Btw, they'd have much better results just selecting the zygote with the highest projected IQ. :) I don't think it'd be that hard for them to find one with a projected IQ of 120, and no deal-breaking defects.

Right, I don't disagree; I just don't know how many you'd have to try on average before you'd get a 120 from two 100 parents. But even if you get 105 from the 100 parents, and 125 from the 120 parents, you're obviously improving over time.

I just meant that's it's not going to produce a generation of super-geniuses who are suddenly going to leave us dumb Americans in the dust and show up to enslave us some day soon if we don't keep up, which is the way it seems like this stuff is usually presented.

Anonymous said...

Steve, just watched Django. write about Dumas. I didn't know he was "black". Your great at doing bios and history and making it simple. do it!

Anonymous said...

There was a time when the Catholic Church would have loved to ban the telescope.

'If it causes me to doubt my faith, I will not look."

Bibibibibib Blubb said...

The gap is an average though. It will close either way.

The reason you guys are so angry is because the longer it takes the smaller that gap will become, no matter the cause environmental or genetic.

The genes are all non exclusive to groups. 100% is shared.

Non white can have white baby and vice versa. Go check!

Also every time somebody says blacks or hispanics are less intelligent you are still wrong, because its an average. Having more "idiots" in one group at a specific time as opposed to another does not make the next black guy inferior by IQ/racist standards. Also does not mean "they" as a group can't get the exact same average as any other. All you need to do is make more babies with anyone smart, black white or Asian.

Tik, tok, tik, tok.
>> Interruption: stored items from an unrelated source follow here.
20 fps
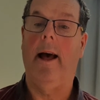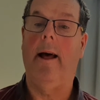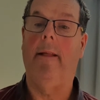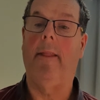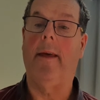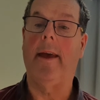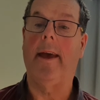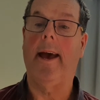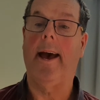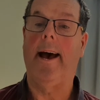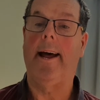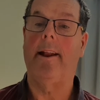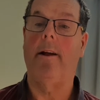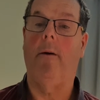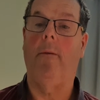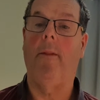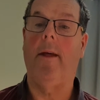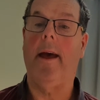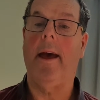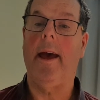and they had
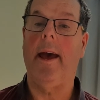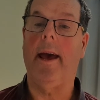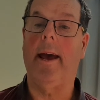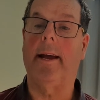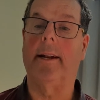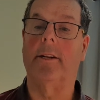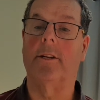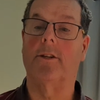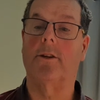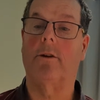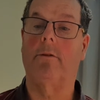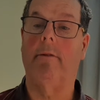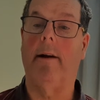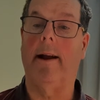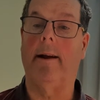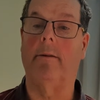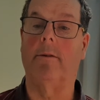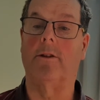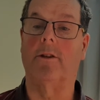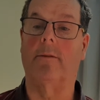on their heads
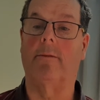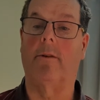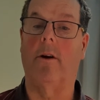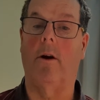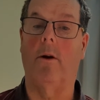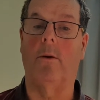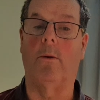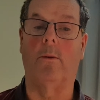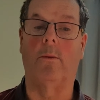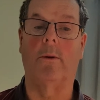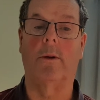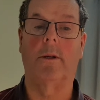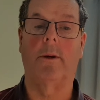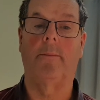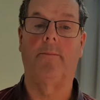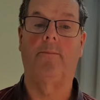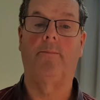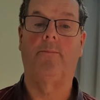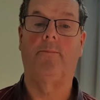crowns of gold.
Hurry!!! LOL. Stupid racists, don't understand.

Anonymous said...

>The gap is an average though. It will close either way.

That is nothing but your wishful speculation.

John Horgan is quick to claim that of course he doesn't really mean incarcerating people who publish works reaching the "wrong" conclusions, but he will forgive my skepticism when I point out that people of his ilk the world over have been doing exactly that. As Prof. J. Philippe Rushton was preparing his opus magnum "Race, Evolution and Behaviour: A Life History Perspective," it became known that his conclusions were not in conformity with the ruling PC doctrine firmly entrenched in Canada. The Ontario Provincial Police opened a criminal investigation to determine whether Rushton's research constituted "hate speech." The investigation was closed eventually, but one can only imagine doing research with hanging over one's head. More recently, Harvard Prof. Jeremy Waldron had published "The Harm in Hate Speech" in which he advocates laws against "hate speech." And Waldron's book is being seriously and favorably reviewed.

Political correctness is a totalitarian ideology which cannot withstand criticism. of course they want to shut down independent thought - at the point of a gun, if necessary.